Here’s the critical analogy:

Imagine for a minute that I’ve invented the Universal Bolt. This is a metal object for joining threaded holes that can extend or collapse to fit a variety of lengths. It can expand or contract to fit holes of different diameters. The really cool feature is that I have replaced the bolt’s spiral ridge with a series of extendable probes that can accommodate different thread pitches. You no longer need to stock a variety of bolts of different sizes and lengths and thread spacings because my Universal Bolt can be used in place of any of them.

Because it’s able to change configurations extremely quickly, a single Universal Bolt can take the place of many conventional bolts simultaneously. What we do is rig up a clever and very fast dispatcher device that quickly moves the [Universal Bolt] from hole to hole. If the dispatcher is fast enough, my Universal Bolt can spend a moment in each hole in turn and get the whole way through your [mechanical] product so fast that it returns to each hole before the joint has had a chance to separate.

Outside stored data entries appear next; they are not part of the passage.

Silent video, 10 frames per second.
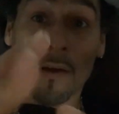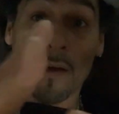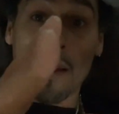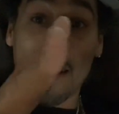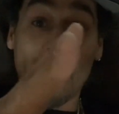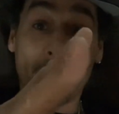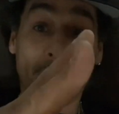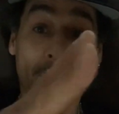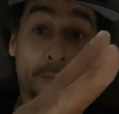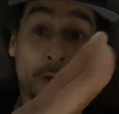And
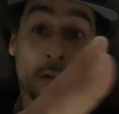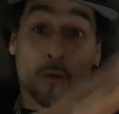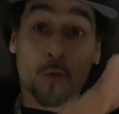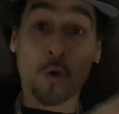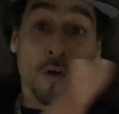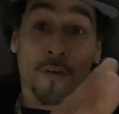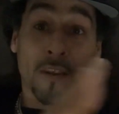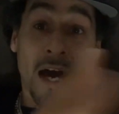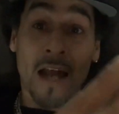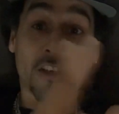they're the root of a
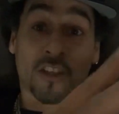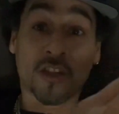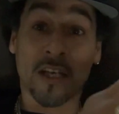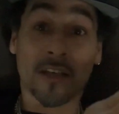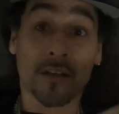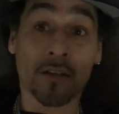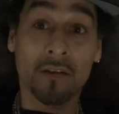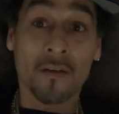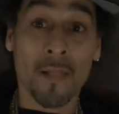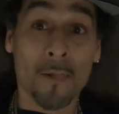lot of shit
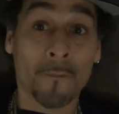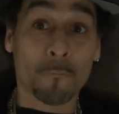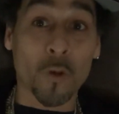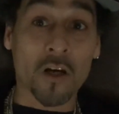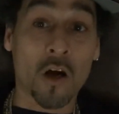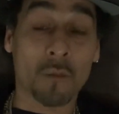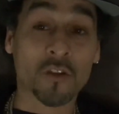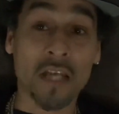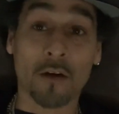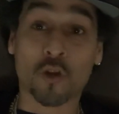when it
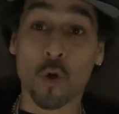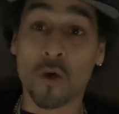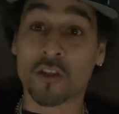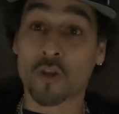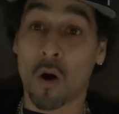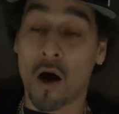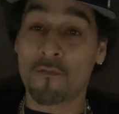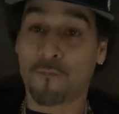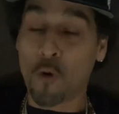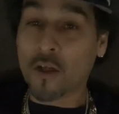comes down to it. So
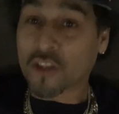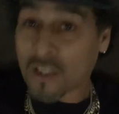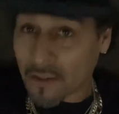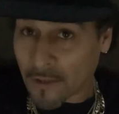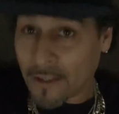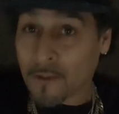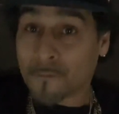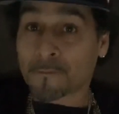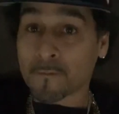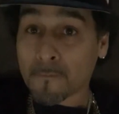unfortunately,
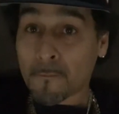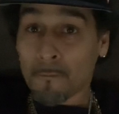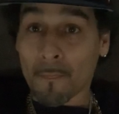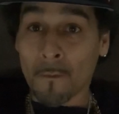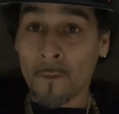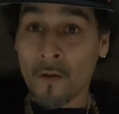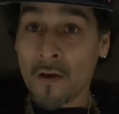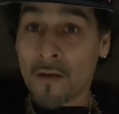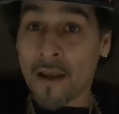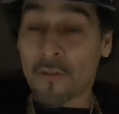
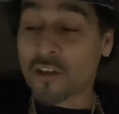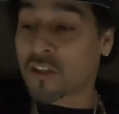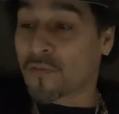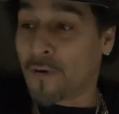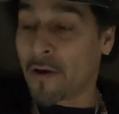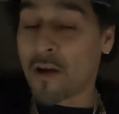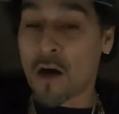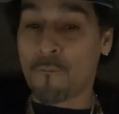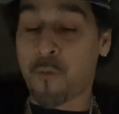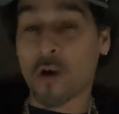now this is very
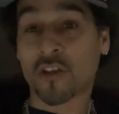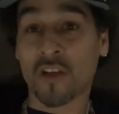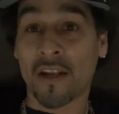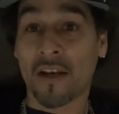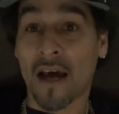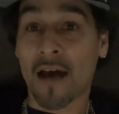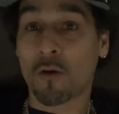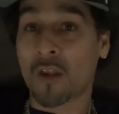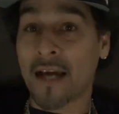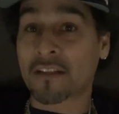unfortunate, and I
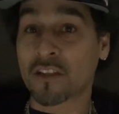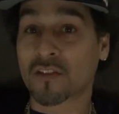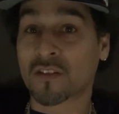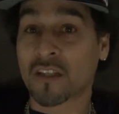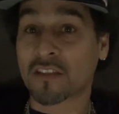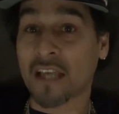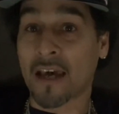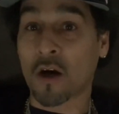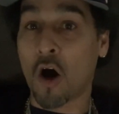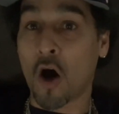don't like this
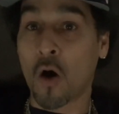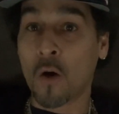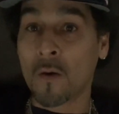at all.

You’d have to be crazy to fly in an airplane designed this way. “If anything caused the dispatcher to derail, the entire product would collapse in a second.” Yet this analogy describes the design of most products powered by embedded computers.

A fast and complex thread dispatcher keeps moving one simple and stupid integer-computation unit all over a big system tending to tasks [and ISRs] rapidly enough that they all get done. And if that dispatcher ever once leads the CPU into an invalid memory address the whole thing crashes to a halt.

Clearly, we need a new paradigm for reliable embedded software architecture. My thoughts on that are coming to this space in 2010.

Embedded Java Lives!

Wednesday, December 16th, 2009 Michael Barr

Reading the latest embedded software market survey highlights from VDC Research I was surprised to note two data points indicating new upward momentum for Java as an embedded software development language.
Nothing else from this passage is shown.